Surabaya – Pandemi Covid-19 memang telah memaksa pembelajaran dilakukan secara online atau daring (dalam jaringan).
Namun ini bukan tanpa kendala. Karena banyak keluhan dari para orang tua karena biaya untuk membeli paket data yang cukup menguras kantong.
Hal itu menjadi perhatian Rektor Universitas Nahdlatul Ulama Surabaya (Unusa) Prof. Dr. Ir. Achmad Jazidie, M.Eng.
Dalam sebuah Sharing Session di Era New Normal secara online yang digelar LLDIKTI Wilayah VII, Sabtu (13/6/2020), Prof Jazidie mengatakan dengan banyaknya keluhan itu, sistem pembelajaran online seharusnya bisa lebih murah dan fleksibel.
Caranya dengan berbagai macam. Misalnya tidak mengharuskan dosen dan mahasiswa menggunakan satu aplikasi saja, atau bisa juga tidak harus pembelajaran online yang real time dan sebagainya.
“Tapi dosen tetap harus diberi pemahaman agar pembelajaran itu bisa bervariasi. Yang sekiranya mudah dan paling enak diakses mahasiswanya. Di sinilah dosen bisa lebih kreatif,” ujar dosen Teknik Elektro ITS ini.
Sekarang ini, Unusa sedang mengembangkan hal itu. Sehingga nantinya ditemukan formula yang bisa saling menguntungkan antara dosen dan mahasiswanya.
“Tapi kami sudah memberikan panduan.

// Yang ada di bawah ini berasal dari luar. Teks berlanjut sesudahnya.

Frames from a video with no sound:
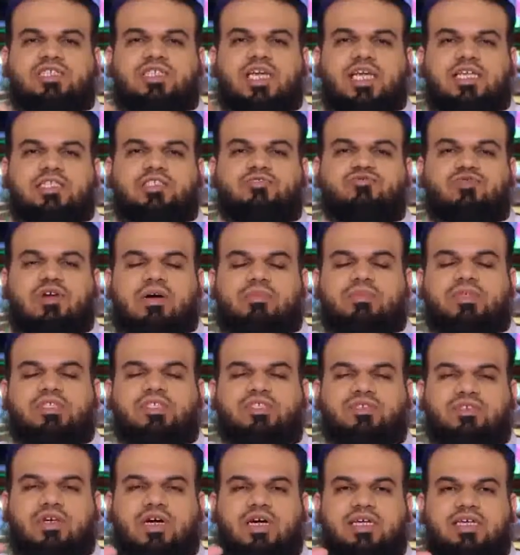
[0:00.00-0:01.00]
Israelite
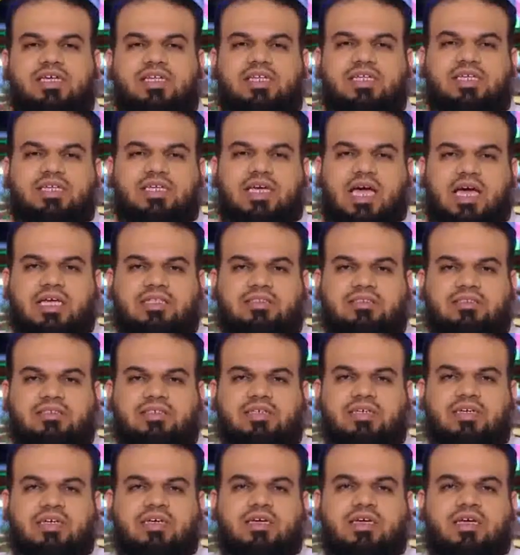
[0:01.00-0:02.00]
traditions.
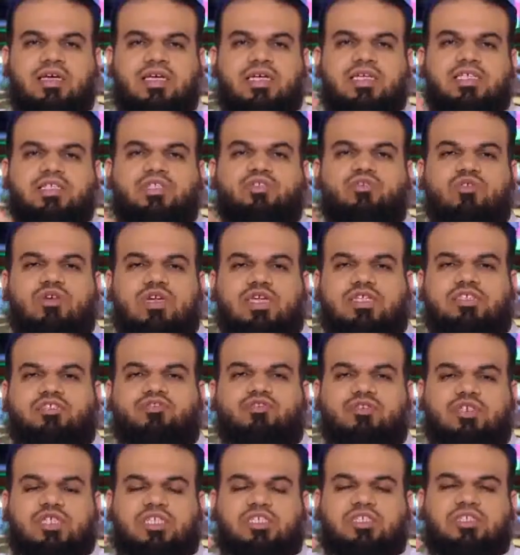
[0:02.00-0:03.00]
Now, in our
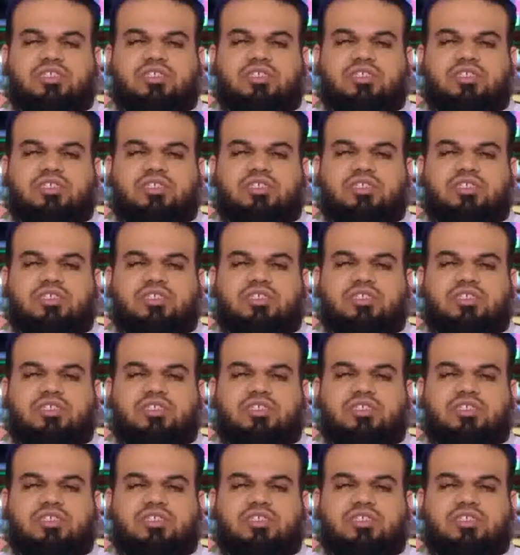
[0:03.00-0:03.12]
religion,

Misalnya pembelajaran bisa melalui video yang dibuat dosen. Lalu disebarkan ke mahasiswa. Sehingga mahasiswa bisa mengulang kembali materi tersebut kapanpun. Tapi kalau memang materi real time harus dilakukan ya silahkan. Harus dikombinasikan,” tukas Prof Jazidie.
Selain itu, Prof Jazidie mengatakan perkuliahan daring di Unusa sebenarnya bukan hal yang baru. Karena sejak 2017, Unusa memiliki e-Sorogan System. Ini mengadaptasi pembelajaran di pondok pesantren dengan sentuhan modernisasi.

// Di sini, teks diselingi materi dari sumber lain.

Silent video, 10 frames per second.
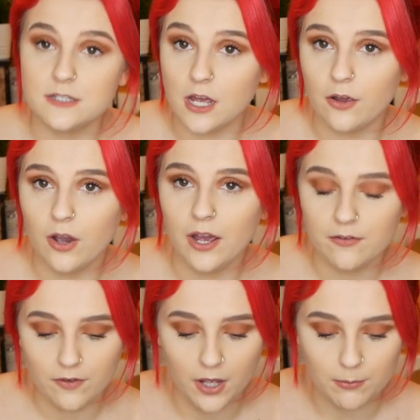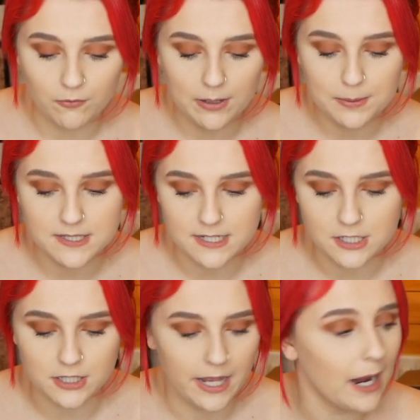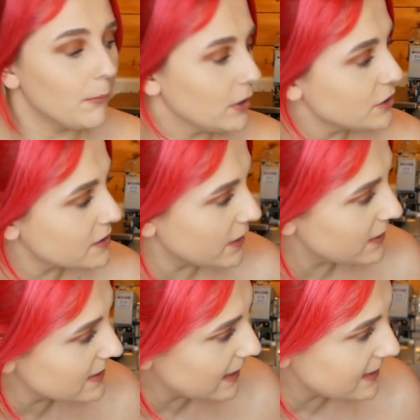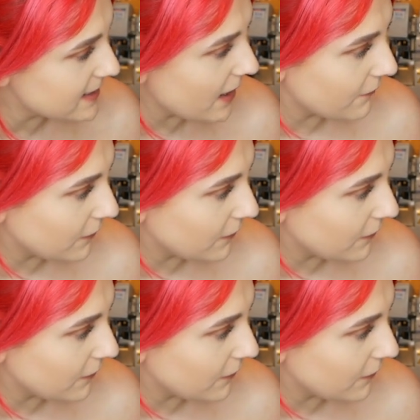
so I have repositioned the camera just so it's easier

“Sejak 2017 kami bagikan tablet kepada mahasiswa baru Unusa sebagai media e-learning itu yang kami berinama e-Sorogan. Dosen pun juga mendapatkannya,” ungkapnya.

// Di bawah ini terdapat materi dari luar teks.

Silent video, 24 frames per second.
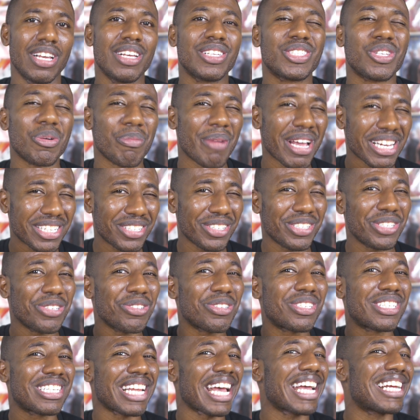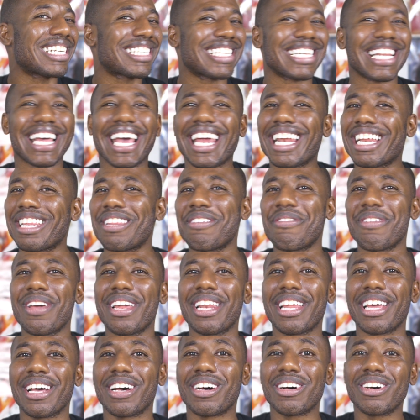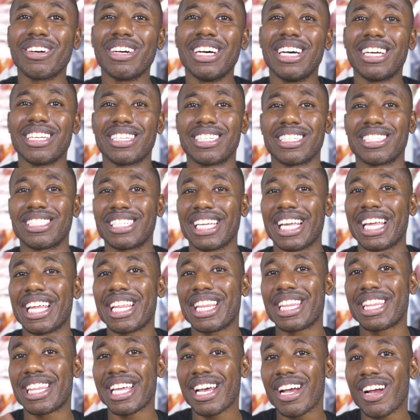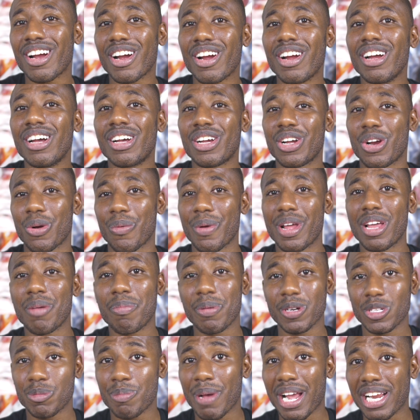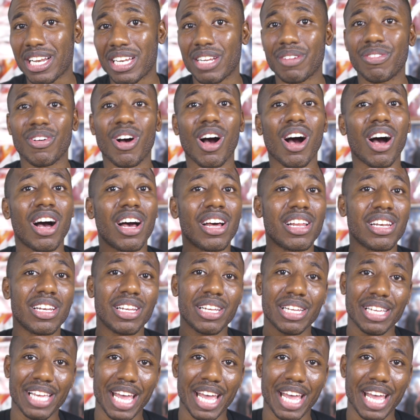So make sure you stay until the end of the video to see their Korean perspective on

E-Sorogan ini adalah blanded learning (BL)-nya Unusa. Di sinilah Unusa menerapkan kombinasi antara pembelajaran online dengan konvensional atau tatap muka di kelas. “Dan ternyata menggabungkan keduanya itu lebih efektif dan efisien. Terutama di saat seperti ini,” tandasnya.
Dalam hal ini komposisi pembelajarannya masih lebih banyak pembelajaran konvensional atau tatap muka di kelas yakni 55 persen konvensional dan 45 persen daring.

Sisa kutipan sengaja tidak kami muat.